VIDEO: resin infusion

This video documents/demonstrates the process of "vacuum resin infusion".  It is such an interesting, clean technique for lamination of composites.  Initially it was used in the aerospace industry, but more recently has been the method of choice to fabricate large-scale windmill turbine blades as well as giant ultralight boat hulls or other applications requiring a state-of-the-art ratio of reinforcement fiber to resin.  There is little waste or noxious odors with this process & the efficiency of the saturation is much higher than hand lamination combined with vacuum bagging.

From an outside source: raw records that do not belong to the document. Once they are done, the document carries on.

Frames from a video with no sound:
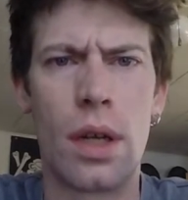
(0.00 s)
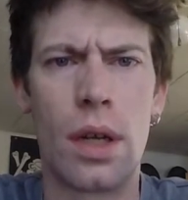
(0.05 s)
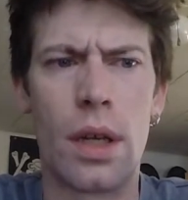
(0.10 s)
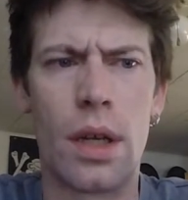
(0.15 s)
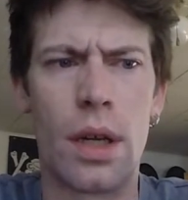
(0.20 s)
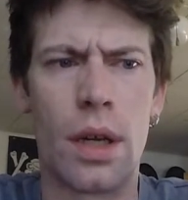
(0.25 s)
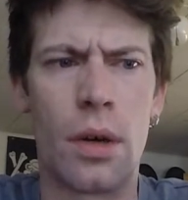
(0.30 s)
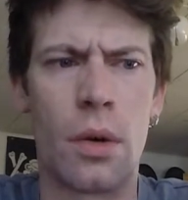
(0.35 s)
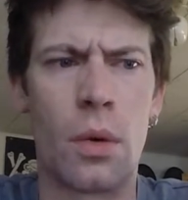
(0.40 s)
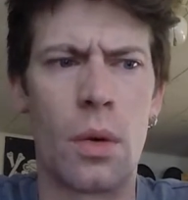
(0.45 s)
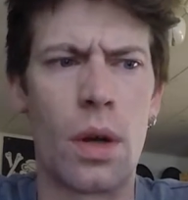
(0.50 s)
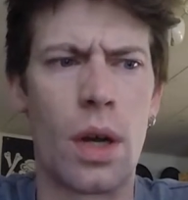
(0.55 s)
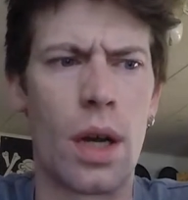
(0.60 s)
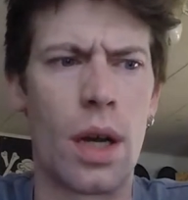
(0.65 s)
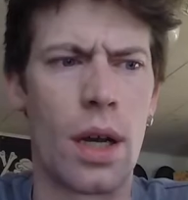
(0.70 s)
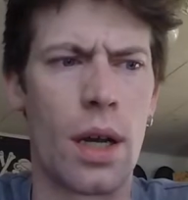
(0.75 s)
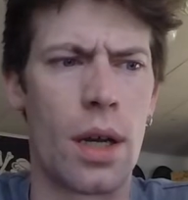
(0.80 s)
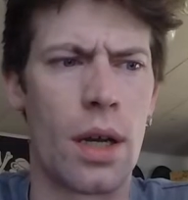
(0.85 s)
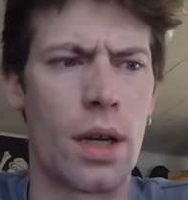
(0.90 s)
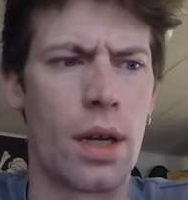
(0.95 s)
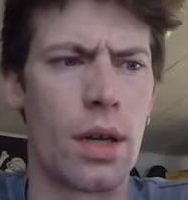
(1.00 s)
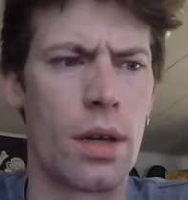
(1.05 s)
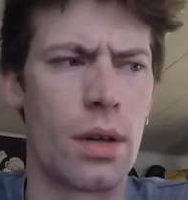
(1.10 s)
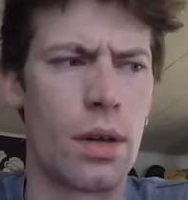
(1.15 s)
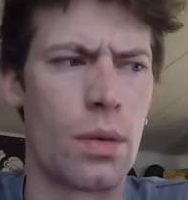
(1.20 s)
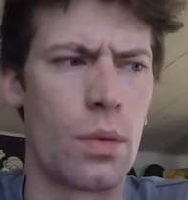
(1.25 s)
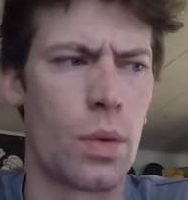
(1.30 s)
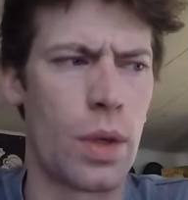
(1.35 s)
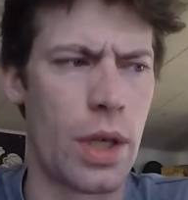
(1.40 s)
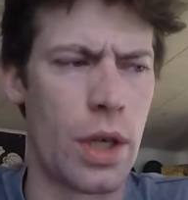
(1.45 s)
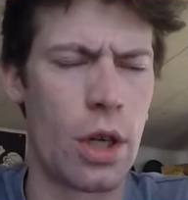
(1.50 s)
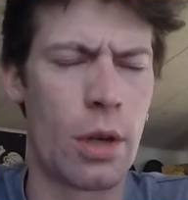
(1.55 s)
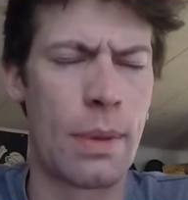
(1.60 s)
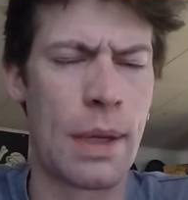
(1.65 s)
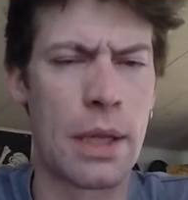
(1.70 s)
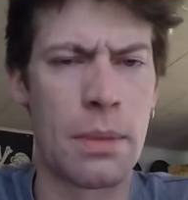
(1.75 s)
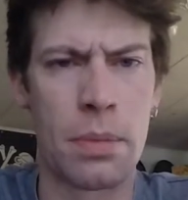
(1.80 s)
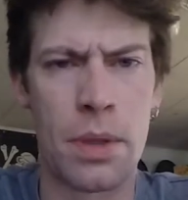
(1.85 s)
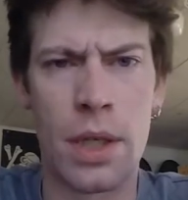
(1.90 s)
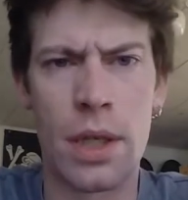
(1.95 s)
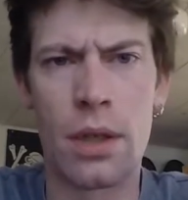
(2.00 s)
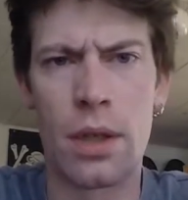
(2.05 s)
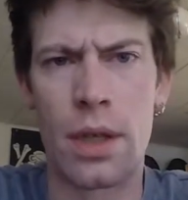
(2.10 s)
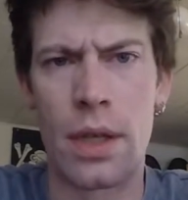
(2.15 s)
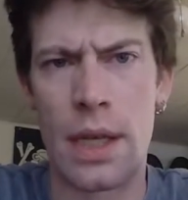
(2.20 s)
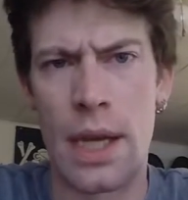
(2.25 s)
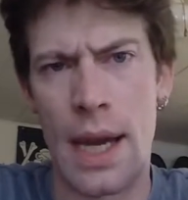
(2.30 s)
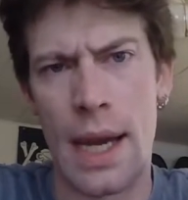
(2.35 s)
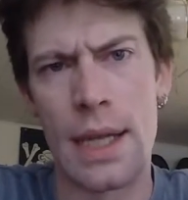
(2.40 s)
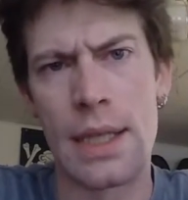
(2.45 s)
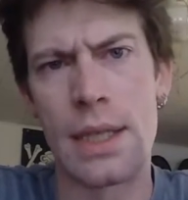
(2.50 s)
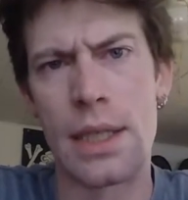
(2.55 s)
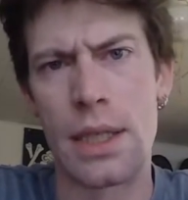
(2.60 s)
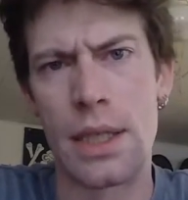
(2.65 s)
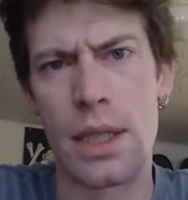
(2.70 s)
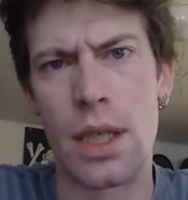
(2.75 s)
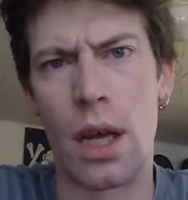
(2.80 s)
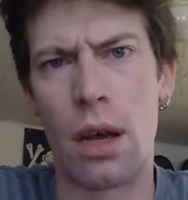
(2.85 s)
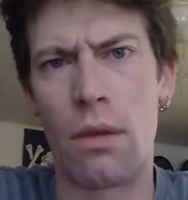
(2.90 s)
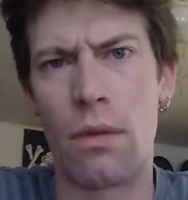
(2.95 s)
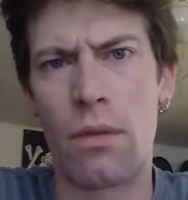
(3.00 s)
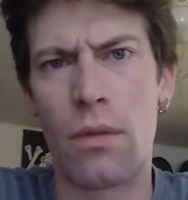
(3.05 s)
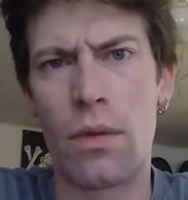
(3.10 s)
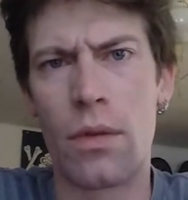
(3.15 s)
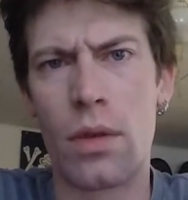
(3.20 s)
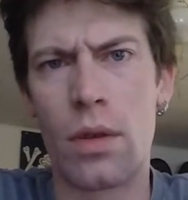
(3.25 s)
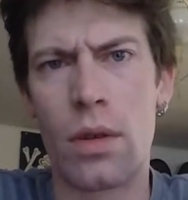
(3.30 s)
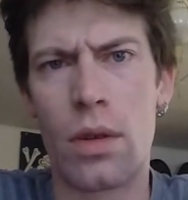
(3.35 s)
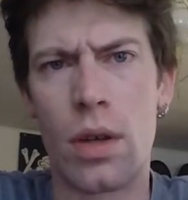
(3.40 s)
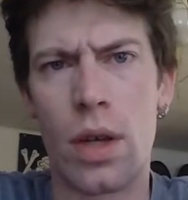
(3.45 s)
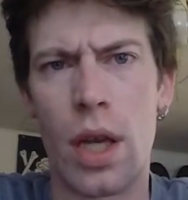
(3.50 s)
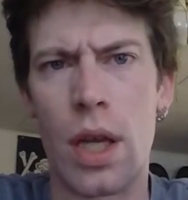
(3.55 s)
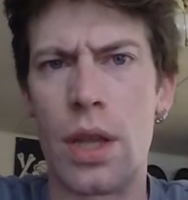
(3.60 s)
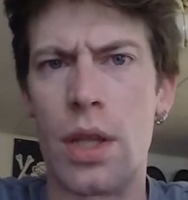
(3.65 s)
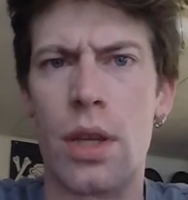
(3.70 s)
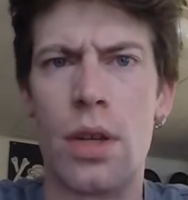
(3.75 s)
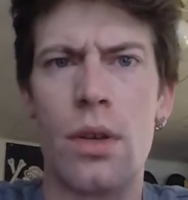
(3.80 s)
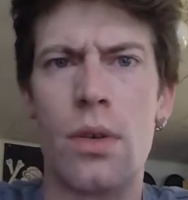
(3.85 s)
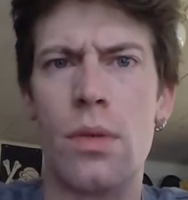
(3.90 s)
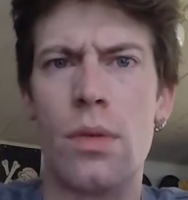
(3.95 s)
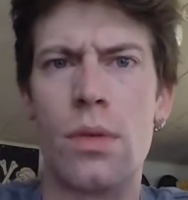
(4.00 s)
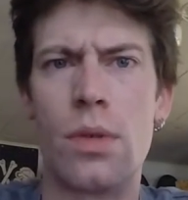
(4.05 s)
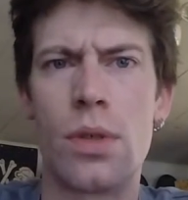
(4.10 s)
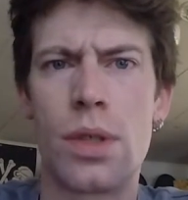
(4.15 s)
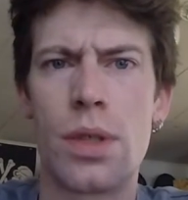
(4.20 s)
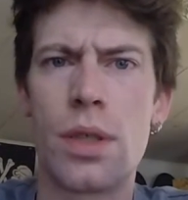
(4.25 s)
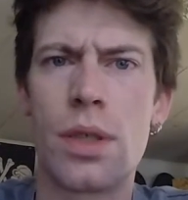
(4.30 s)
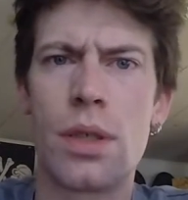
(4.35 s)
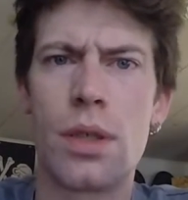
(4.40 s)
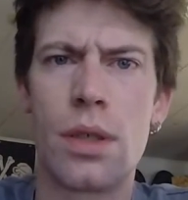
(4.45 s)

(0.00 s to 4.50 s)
You know, uh, we hear about the particularly nasty stuff in the news.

I recently used this process to create an involute-curved windmill vane for a vertical-axis windmill of my own design.  It was a unique achievement & differs from what's been done to date for several reasons.  The vanes were built using all natural materials... there is no glass fiber, carbon fiber, kevlar or any other exotic, energy intensive material used... it is a flexible, durable monocoque construction combining a FSC certified plywood sub-frame base with reclaimed/remilled redwood "battens"... this wood core is sandwiched between two layers of hand-dyed 5 oz. hemp/silk cloth.  The tinted bioresin used to infuse these components is called SuperSap, a sustainable epoxy created from the waste stream of the paper industry (pine trees) & the biofuel industry (rapeseed).  The flywheel/turntable windmill will be mounted in the "crow's nest" of a treehouse I helped build which is located in a mammouth fig tree in Santa Monica, CA.